Auch die Ganzkörper Elektromyostimulation (EMS) basiert auf der Auslösung einer Muskelkontraktion über einen elektrischen Impuls. Dieser Impuls wird extern über Elektroden übermittelt, die im Rumpfbereich und den proximalen Extremitäten angebracht werden. Die abgegebenen elektrischen Impulse sind niederfrequent (i.d.R. 85 Hz), lösen eine kurze Muskelzuckung aus und führen durch wiederholte Abgabe der elektrischen Impulse zu einer Kontraktion des betroffenen Muskels [3]. EMS-Training wird individuell maßgeschneidert in einer 20-minütigen Anwendung einmal pro Woche (maximal alle 4 Tage) unter einer persönlichen Betreuung (1:1, maximal 1:2) durchgeführt. Zu Beginn der Anwendung ist die Identifizierung und schrittweise Annäherung der individuellen Intensitätstoleranz der Impulsstärke erforderlich.

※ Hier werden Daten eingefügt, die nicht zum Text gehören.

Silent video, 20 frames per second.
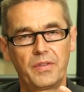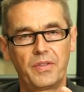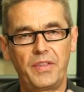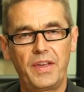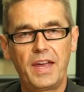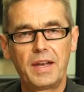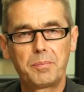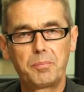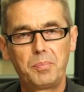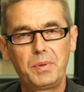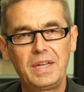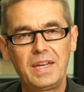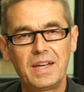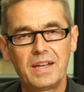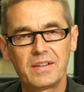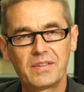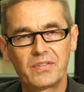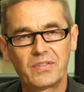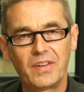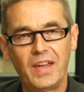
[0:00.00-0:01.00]
That
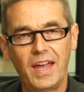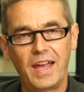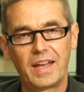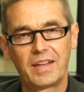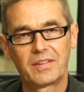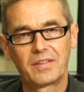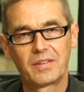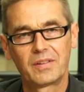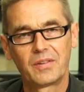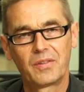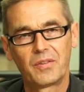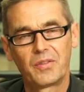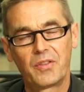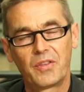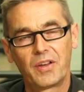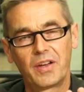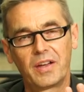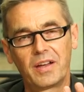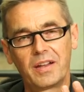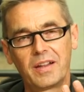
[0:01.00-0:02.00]
being said,
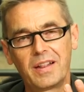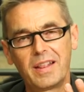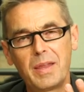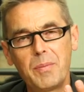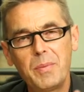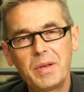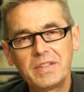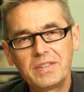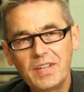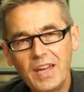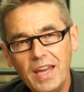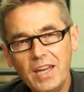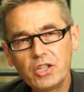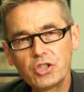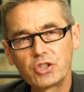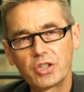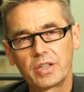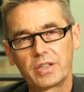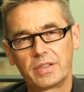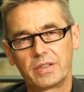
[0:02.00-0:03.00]
the
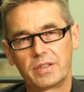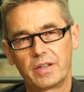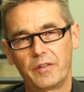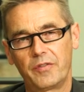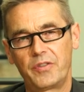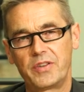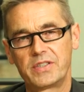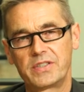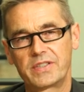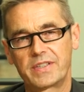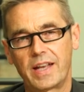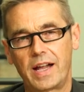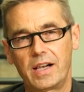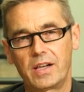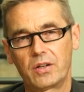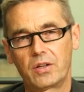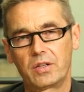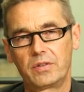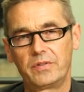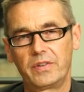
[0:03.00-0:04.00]
limitation of this
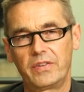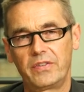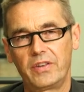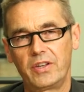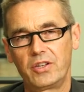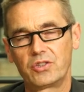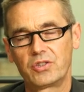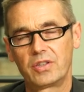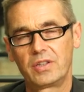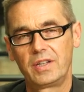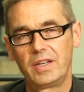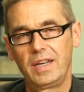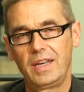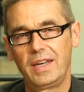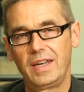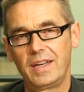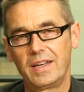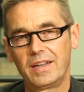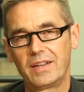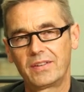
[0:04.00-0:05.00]
style of conversation
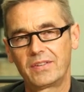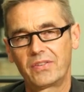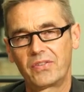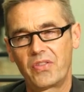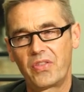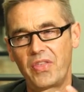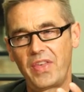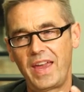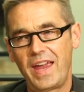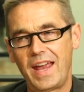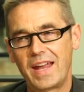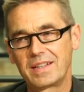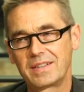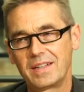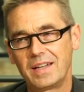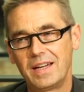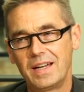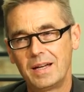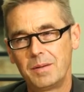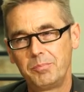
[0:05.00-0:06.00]
is
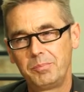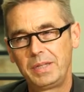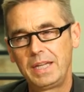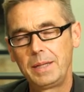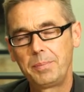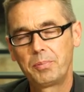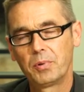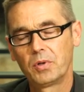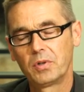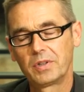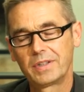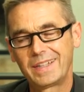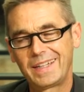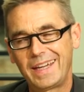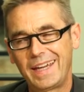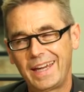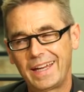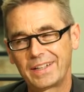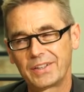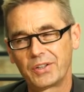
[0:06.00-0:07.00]
that people
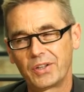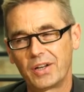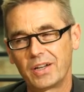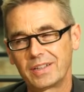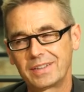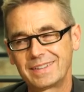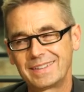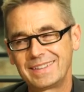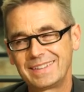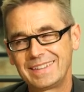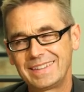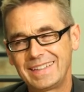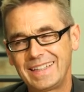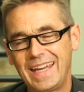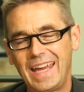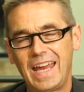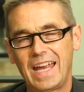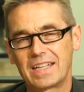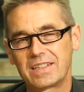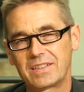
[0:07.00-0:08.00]
cannot
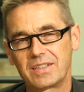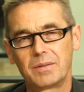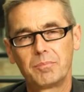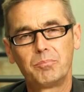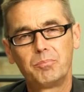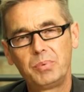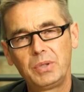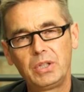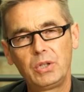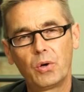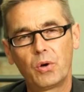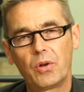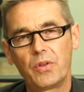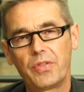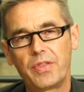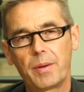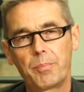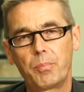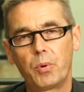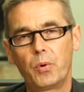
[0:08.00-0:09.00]
get
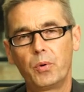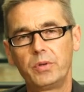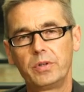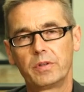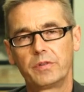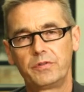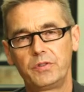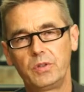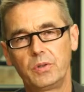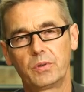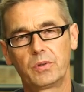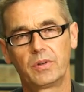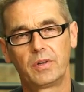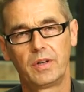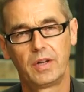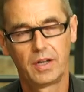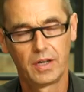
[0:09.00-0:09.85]
beyond their point of view.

Die moderne Form der Elektrotherapie
Elektromyostimulation wird bereits seit vielen Jahren im Trainingsbereich und Leistungssport sowie lokal in der rehabilitativen und physikalischen Therapie eingesetzt. Im Gegensatz zu der lokalen Anwendung, bei der der koordinative Reiz fehlt und die trainierte Kraft im Alltag nur schwer umgesetzt werden kann, kombiniert das Ganzkörper EMS-Training die extern getriggerte Muskelkontraktion mit willkürlichen Muskelkontraktionen. Die zusätzlichen Übungen können isometrisch oder dynamisch ausgeführt werden und verstärken den Wirkungsgrad der Methode[3]. Damit macht sich die Ganzkörper-EMS vorteilhafte Elemente aus der konventionellen Elektromyostimulation zunutze und verbindet diese als Ganzkörper-Maßnahme zu einem innovativen Konzept: Durch simultanes Aktivieren von Agonisten, Antagonisten und tiefer gelegenen Muskelgruppen kann die Muskulatur intensiver und ausdauernder trainiert werden. Die Aktivierung aller großen Muskelgruppen verhindert einseitige Belastungen und muskuläre Dysbalancen und bietet eine effektive und zeitsparende Möglichkeit des muskulären Aufbaus sowie der muskuloskelettalen Stabilisation in Prävention und Therapie.